++++ RECORDS SUPPLIED

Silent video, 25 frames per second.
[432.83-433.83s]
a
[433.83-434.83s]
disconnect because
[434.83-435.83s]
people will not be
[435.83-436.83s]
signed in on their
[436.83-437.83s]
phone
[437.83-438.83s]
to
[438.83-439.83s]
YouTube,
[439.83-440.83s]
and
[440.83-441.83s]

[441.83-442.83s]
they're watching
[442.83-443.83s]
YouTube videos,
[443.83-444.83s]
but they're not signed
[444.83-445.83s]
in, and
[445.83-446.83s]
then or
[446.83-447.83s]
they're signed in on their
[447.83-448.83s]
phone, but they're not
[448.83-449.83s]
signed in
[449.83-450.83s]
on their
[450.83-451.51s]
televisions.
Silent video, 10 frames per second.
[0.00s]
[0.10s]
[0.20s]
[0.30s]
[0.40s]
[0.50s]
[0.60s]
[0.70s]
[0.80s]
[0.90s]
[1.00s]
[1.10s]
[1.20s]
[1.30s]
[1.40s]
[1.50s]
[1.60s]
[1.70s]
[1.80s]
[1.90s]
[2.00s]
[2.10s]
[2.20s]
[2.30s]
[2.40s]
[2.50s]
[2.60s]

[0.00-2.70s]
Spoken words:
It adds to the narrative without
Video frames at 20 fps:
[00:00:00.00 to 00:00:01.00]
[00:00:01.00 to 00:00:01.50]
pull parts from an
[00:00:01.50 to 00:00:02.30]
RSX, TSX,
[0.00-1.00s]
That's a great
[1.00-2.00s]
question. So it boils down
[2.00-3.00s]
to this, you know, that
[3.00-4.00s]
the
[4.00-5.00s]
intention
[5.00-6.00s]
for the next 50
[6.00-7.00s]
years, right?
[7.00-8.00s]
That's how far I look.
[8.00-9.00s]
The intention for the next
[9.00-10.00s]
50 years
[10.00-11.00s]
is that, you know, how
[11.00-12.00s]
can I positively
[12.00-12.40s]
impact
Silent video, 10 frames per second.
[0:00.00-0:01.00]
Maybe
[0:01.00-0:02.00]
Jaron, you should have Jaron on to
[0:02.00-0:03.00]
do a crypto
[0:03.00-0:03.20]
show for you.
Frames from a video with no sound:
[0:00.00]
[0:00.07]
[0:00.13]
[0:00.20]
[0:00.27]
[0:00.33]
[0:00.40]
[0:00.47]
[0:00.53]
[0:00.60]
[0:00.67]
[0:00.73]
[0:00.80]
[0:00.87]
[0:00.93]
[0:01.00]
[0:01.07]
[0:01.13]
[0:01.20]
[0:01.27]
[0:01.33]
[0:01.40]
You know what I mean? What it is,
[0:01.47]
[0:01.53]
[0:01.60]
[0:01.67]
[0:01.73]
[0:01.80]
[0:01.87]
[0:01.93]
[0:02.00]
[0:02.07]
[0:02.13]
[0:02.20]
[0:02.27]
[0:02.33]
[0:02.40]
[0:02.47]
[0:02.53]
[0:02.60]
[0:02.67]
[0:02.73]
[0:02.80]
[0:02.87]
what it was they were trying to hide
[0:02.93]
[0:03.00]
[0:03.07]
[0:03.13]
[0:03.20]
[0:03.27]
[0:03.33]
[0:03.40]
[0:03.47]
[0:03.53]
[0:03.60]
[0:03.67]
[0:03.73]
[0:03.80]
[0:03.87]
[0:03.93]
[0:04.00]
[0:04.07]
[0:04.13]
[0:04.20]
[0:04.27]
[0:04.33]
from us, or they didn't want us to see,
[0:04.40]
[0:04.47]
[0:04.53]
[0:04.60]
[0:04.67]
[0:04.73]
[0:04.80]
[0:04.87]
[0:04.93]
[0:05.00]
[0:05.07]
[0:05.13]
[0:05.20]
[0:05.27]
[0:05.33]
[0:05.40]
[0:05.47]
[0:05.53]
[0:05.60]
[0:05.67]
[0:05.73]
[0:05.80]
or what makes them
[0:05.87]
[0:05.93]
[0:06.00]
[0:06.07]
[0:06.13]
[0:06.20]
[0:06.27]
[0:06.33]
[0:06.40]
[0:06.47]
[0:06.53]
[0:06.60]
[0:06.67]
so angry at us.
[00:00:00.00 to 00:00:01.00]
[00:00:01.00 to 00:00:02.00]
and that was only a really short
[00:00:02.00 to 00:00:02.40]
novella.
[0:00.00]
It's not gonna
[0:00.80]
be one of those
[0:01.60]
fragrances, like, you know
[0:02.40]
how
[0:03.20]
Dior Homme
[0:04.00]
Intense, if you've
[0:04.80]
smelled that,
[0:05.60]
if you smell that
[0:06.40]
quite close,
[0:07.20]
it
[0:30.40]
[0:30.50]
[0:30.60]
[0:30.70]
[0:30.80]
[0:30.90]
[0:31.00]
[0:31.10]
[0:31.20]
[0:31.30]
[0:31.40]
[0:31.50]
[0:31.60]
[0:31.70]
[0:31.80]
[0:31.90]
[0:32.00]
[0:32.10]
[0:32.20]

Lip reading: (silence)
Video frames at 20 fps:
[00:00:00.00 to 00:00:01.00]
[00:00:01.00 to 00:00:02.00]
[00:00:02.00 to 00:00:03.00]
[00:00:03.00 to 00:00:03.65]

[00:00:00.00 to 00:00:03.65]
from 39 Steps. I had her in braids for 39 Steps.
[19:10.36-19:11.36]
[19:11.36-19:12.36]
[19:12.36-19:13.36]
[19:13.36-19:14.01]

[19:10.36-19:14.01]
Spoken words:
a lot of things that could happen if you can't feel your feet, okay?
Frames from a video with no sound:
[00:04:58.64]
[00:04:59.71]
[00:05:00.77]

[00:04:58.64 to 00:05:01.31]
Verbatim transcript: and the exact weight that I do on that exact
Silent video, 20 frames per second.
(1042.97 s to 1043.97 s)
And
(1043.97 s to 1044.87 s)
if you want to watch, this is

++++++++

→ **TASK INSTRUCTIONS**:
Copy whichever lines in the listing above hold "second".

→ **SOLUTION TO THE EXERCISE**:
Silent video, 25 frames per second.
Silent video, 10 frames per second.
Silent video, 10 frames per second.
Silent video, 20 frames per second.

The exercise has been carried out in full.